Essa é a perspectiva de Pedro Almeida, investigador na área da Psicologia do Desporto e Dinâmica de equipas, doutorado pela Universidad Nacional de Educación a Distancia (Espanha) e responsável pelo departamento científico-pedagógico do Instituto Universitário de Ciências Psicológicas, Sociais e da Vida (ISPA). Liderar uma equipa em momentos dramáticos como o vivido pelo Borussia exige intervenção assertiva.

“O treinador terá que assumir, nestas circunstâncias, o papel mais decisivo. A resposta da equipa depende do discurso e da capacidade de focar os atletas no essencial e no que é verdadeiramente relevante para a equipa”, explica Pedro Almeida, que recupera o desaparecimento de Miklós Fehér para ilustrar como é possível transformar algo trágico num momento de união e superação.

“Perante este tipo de episódios marcantes, há um espaço emocional e uma perturbação que podem jogar a favor do objectivo da equipa. Os treinadores possuem ferramentas que lhes permitem converter em energia e união uma experiência traumática, levando os jogadores a focarem-se nas tarefas”, lembra, sem esquecer que a partir de determinado nível também o treinador precisa de orientação.
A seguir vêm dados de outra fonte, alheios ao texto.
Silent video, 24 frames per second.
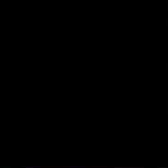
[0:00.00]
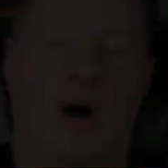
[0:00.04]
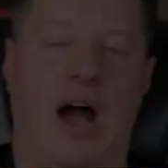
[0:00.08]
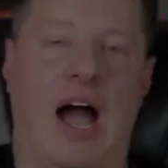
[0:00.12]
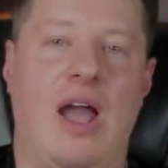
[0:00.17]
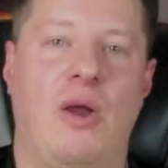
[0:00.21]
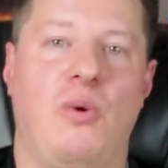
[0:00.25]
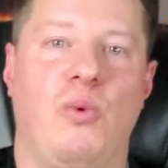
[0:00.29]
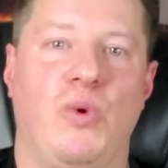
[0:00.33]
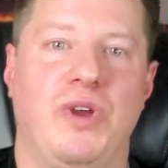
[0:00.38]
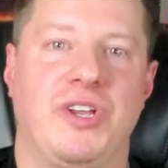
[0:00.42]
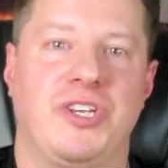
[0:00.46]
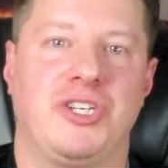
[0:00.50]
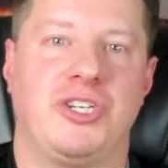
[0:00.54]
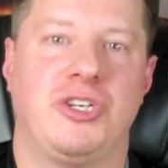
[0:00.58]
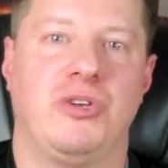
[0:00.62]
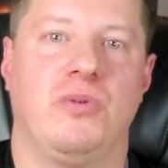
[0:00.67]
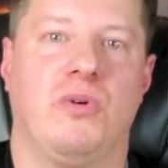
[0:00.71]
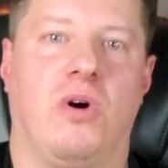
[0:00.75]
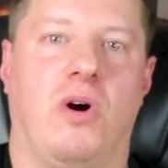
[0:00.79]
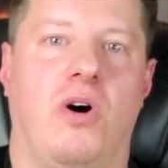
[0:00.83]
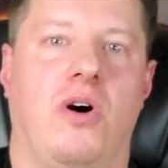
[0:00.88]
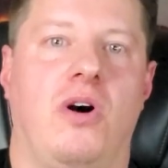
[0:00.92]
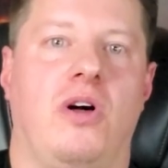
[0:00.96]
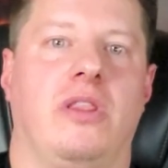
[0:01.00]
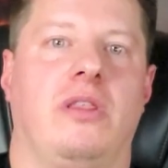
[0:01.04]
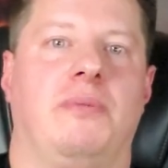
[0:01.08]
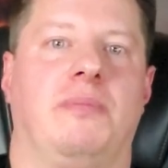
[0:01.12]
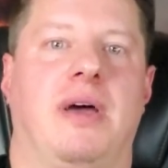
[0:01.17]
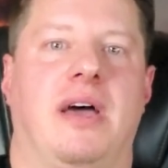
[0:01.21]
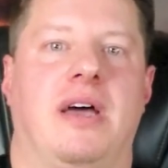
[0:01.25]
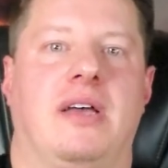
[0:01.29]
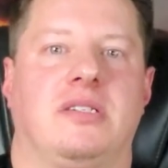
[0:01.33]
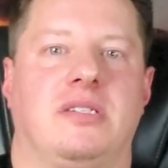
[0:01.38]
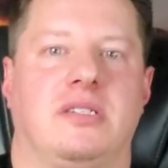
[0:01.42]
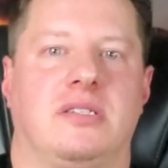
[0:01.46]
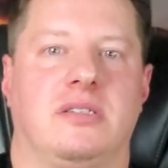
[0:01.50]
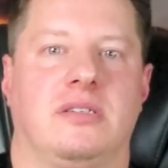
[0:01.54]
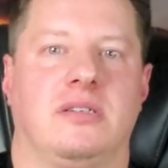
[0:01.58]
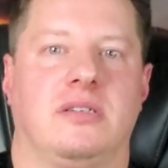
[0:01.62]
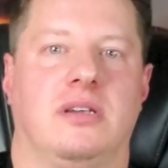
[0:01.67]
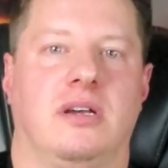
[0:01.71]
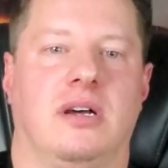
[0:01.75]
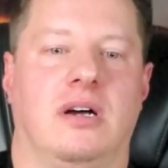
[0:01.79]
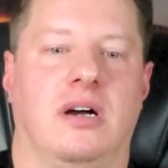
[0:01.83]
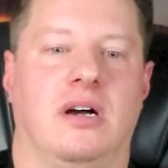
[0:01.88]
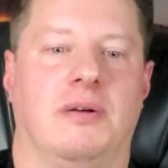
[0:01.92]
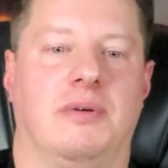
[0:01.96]
I wish you all the best
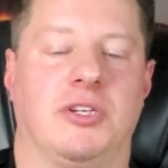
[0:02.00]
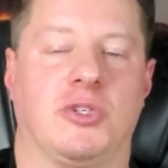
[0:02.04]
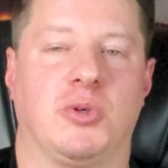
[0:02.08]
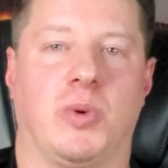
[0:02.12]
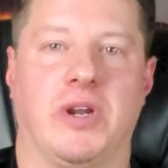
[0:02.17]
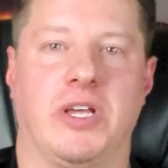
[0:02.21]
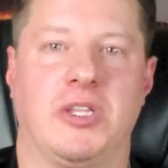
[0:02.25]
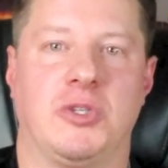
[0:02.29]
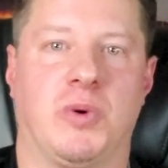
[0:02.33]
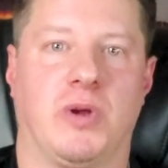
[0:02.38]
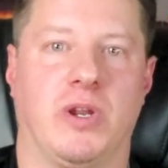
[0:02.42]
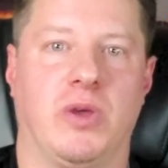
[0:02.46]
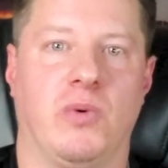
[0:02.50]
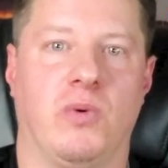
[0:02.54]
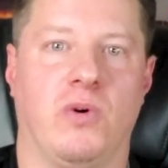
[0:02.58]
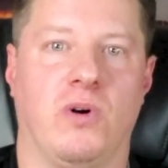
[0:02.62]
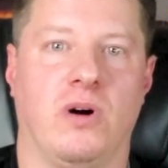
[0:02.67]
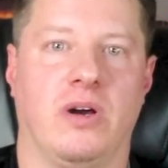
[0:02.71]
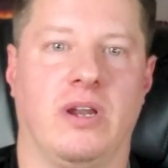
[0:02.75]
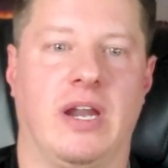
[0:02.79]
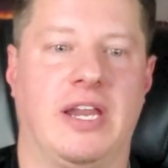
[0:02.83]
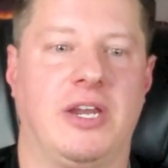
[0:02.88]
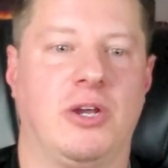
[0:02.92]
um, in 2021.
Apesar de se encontrar a uma distância mais segura, o Mónaco foi igualmente obrigado a racionalizar e repensar estratégias. O discurso de Leonardo Jardim teve que levar em linha de conta a reacção do Borussia e a vontade colectiva de reagir ao choque e responder à agressão. Um quadro delicado face à onda de solidariedade que poderia afectar a réplica dos jogadores num campo demasiado instável, sob a permanente ameaça do rebentamento de um simples petardo.

“Isso seria um gatilho emocional imprevisível, mas suficiente para desligar os jogadores da missão. Daí a importância do papel do psicólogo, tanto no apoio quanto na potenciação de respostas aos momentos críticos”, enfatiza Pedro Almeida, indicando um caminho que em circunstâncias semelhantes não foi reconhecido pelos turcos do Fenerbahçe, que há dois anos viveram situação semelhante.

Bruno Alves e Raul Meireles faziam parte da equipa de Istambul, cujo autocarro foi atingido a tiro no final de um jogo em Trebizonda. Em declarações ao PÚBLICO, Raul Meireles recupera o episódio e, apesar do mediatismo, lembra que “apenas a segurança da equipa foi reforçada”. As feridas psicológicas foram curadas pelo tempo, algo que mesmo para quem - como o médio português - nem sequer estava no autocarro deixa sempre marcas.